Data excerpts
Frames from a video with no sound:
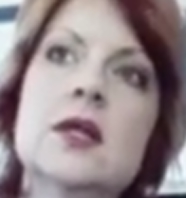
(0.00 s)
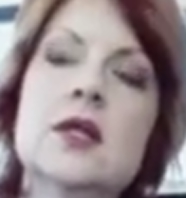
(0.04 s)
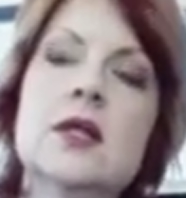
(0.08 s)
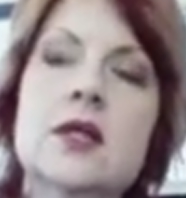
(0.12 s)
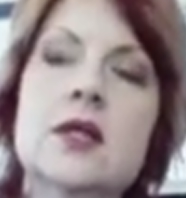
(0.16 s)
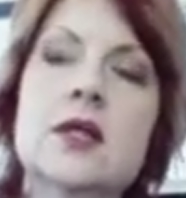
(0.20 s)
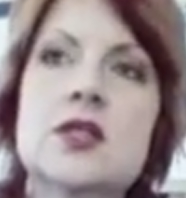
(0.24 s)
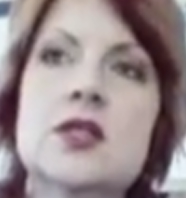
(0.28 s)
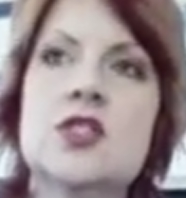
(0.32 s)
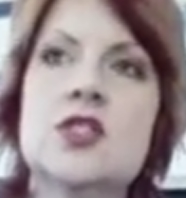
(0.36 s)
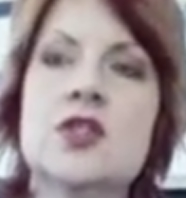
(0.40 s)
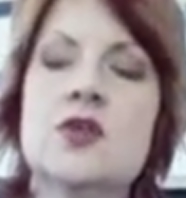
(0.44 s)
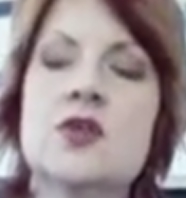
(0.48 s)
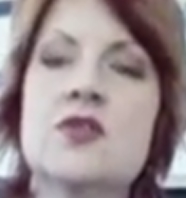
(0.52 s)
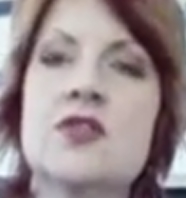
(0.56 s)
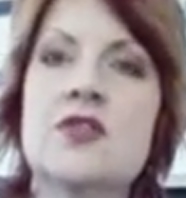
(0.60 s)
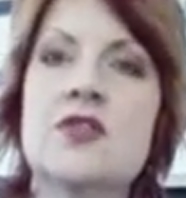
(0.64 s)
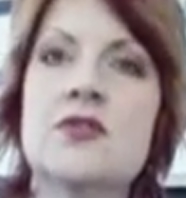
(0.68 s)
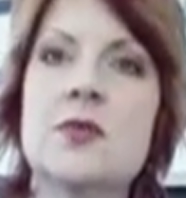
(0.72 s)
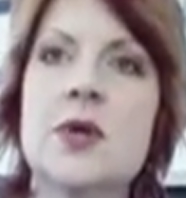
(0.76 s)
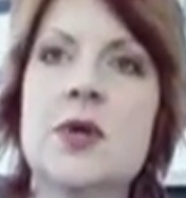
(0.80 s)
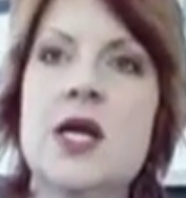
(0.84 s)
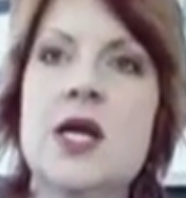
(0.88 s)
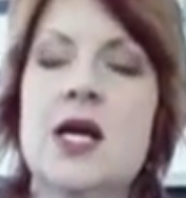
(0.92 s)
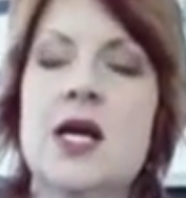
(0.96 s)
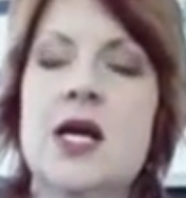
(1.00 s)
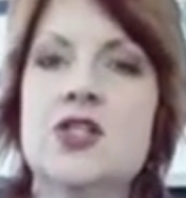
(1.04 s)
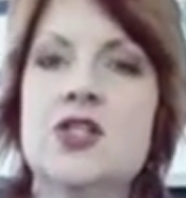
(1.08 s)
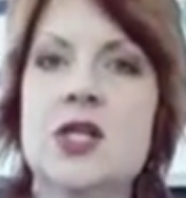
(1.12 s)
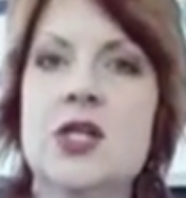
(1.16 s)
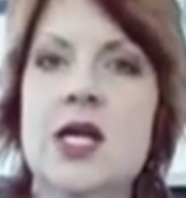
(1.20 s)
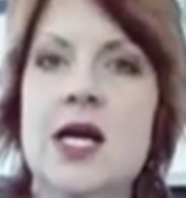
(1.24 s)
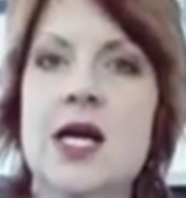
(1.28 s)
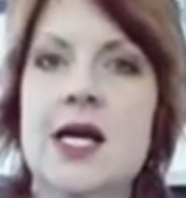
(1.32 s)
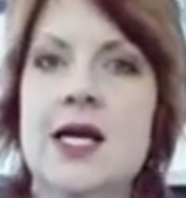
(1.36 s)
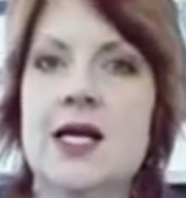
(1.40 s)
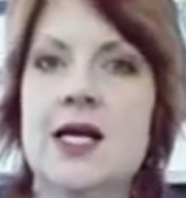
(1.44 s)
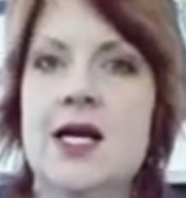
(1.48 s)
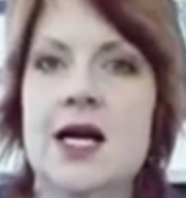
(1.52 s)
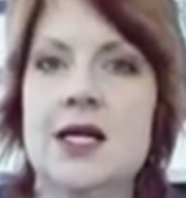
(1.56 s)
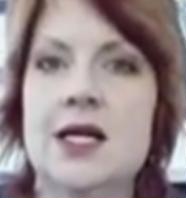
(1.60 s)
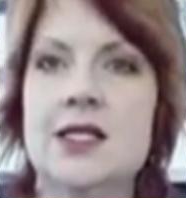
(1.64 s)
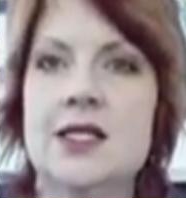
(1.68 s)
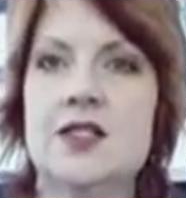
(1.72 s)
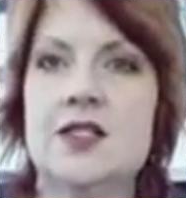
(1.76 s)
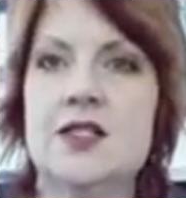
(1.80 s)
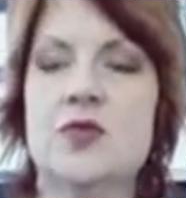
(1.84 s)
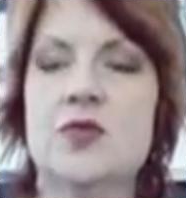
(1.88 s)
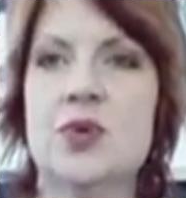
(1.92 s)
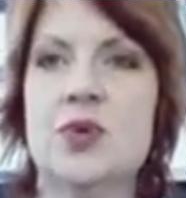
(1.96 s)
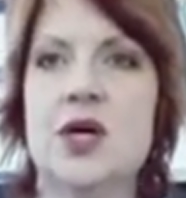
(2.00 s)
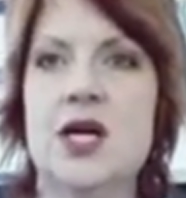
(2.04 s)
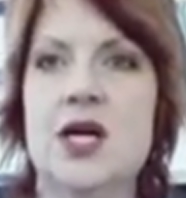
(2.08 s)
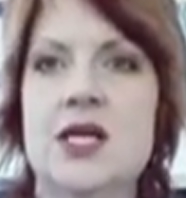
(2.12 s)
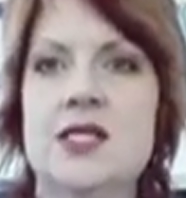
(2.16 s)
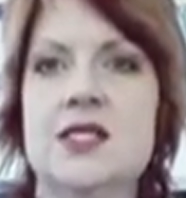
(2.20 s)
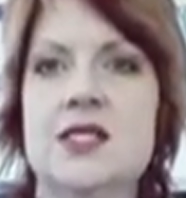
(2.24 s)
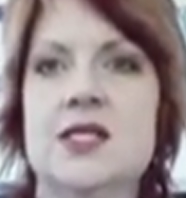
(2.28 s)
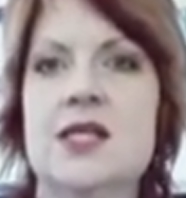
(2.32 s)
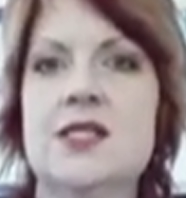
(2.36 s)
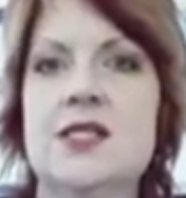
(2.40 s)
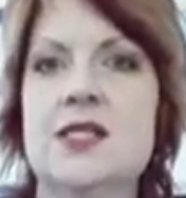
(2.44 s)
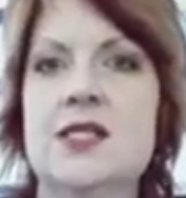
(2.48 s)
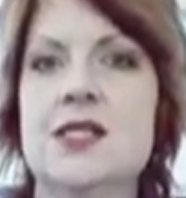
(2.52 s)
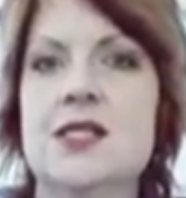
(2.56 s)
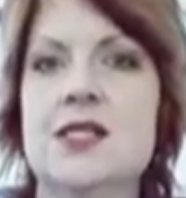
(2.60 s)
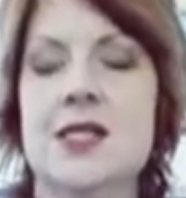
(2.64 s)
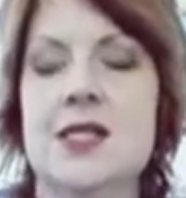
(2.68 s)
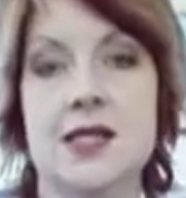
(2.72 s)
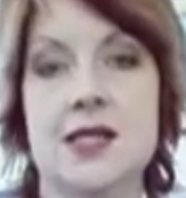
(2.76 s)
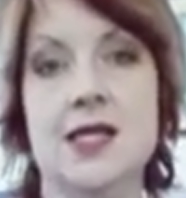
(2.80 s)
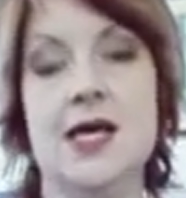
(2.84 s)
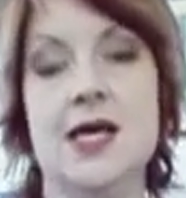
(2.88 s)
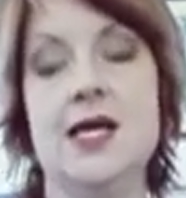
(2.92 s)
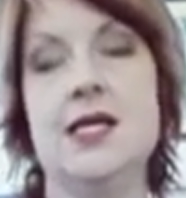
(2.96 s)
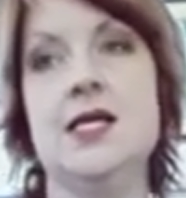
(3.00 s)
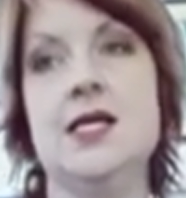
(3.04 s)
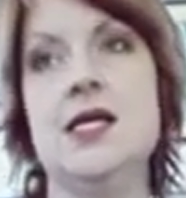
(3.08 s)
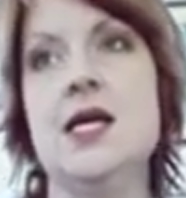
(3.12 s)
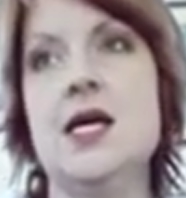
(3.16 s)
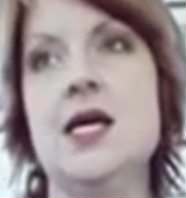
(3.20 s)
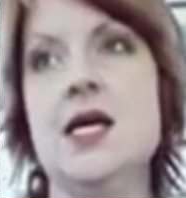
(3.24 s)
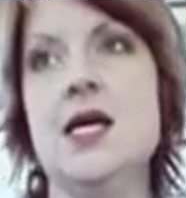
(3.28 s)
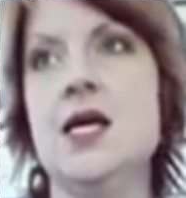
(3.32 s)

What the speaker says: So 3 underlying cognitive processes, and then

#### [WORK REQUEST]
Please transcribe each entry exactly, but skip any picture it holds.

#### [EXERCISE OUTPUT]
Frames from a video with no sound:
(0.00 s)
(0.04 s)
(0.08 s)
(0.12 s)
(0.16 s)
(0.20 s)
(0.24 s)
(0.28 s)
(0.32 s)
(0.36 s)
(0.40 s)
(0.44 s)
(0.48 s)
(0.52 s)
(0.56 s)
(0.60 s)
(0.64 s)
(0.68 s)
(0.72 s)
(0.76 s)
(0.80 s)
(0.84 s)
(0.88 s)
(0.92 s)
(0.96 s)
(1.00 s)
(1.04 s)
(1.08 s)
(1.12 s)
(1.16 s)
(1.20 s)
(1.24 s)
(1.28 s)
(1.32 s)
(1.36 s)
(1.40 s)
(1.44 s)
(1.48 s)
(1.52 s)
(1.56 s)
(1.60 s)
(1.64 s)
(1.68 s)
(1.72 s)
(1.76 s)
(1.80 s)
(1.84 s)
(1.88 s)
(1.92 s)
(1.96 s)
(2.00 s)
(2.04 s)
(2.08 s)
(2.12 s)
(2.16 s)
(2.20 s)
(2.24 s)
(2.28 s)
(2.32 s)
(2.36 s)
(2.40 s)
(2.44 s)
(2.48 s)
(2.52 s)
(2.56 s)
(2.60 s)
(2.64 s)
(2.68 s)
(2.72 s)
(2.76 s)
(2.80 s)
(2.84 s)
(2.88 s)
(2.92 s)
(2.96 s)
(3.00 s)
(3.04 s)
(3.08 s)
(3.12 s)
(3.16 s)
(3.20 s)
(3.24 s)
(3.28 s)
(3.32 s)

What the speaker says: So 3 underlying cognitive processes, and then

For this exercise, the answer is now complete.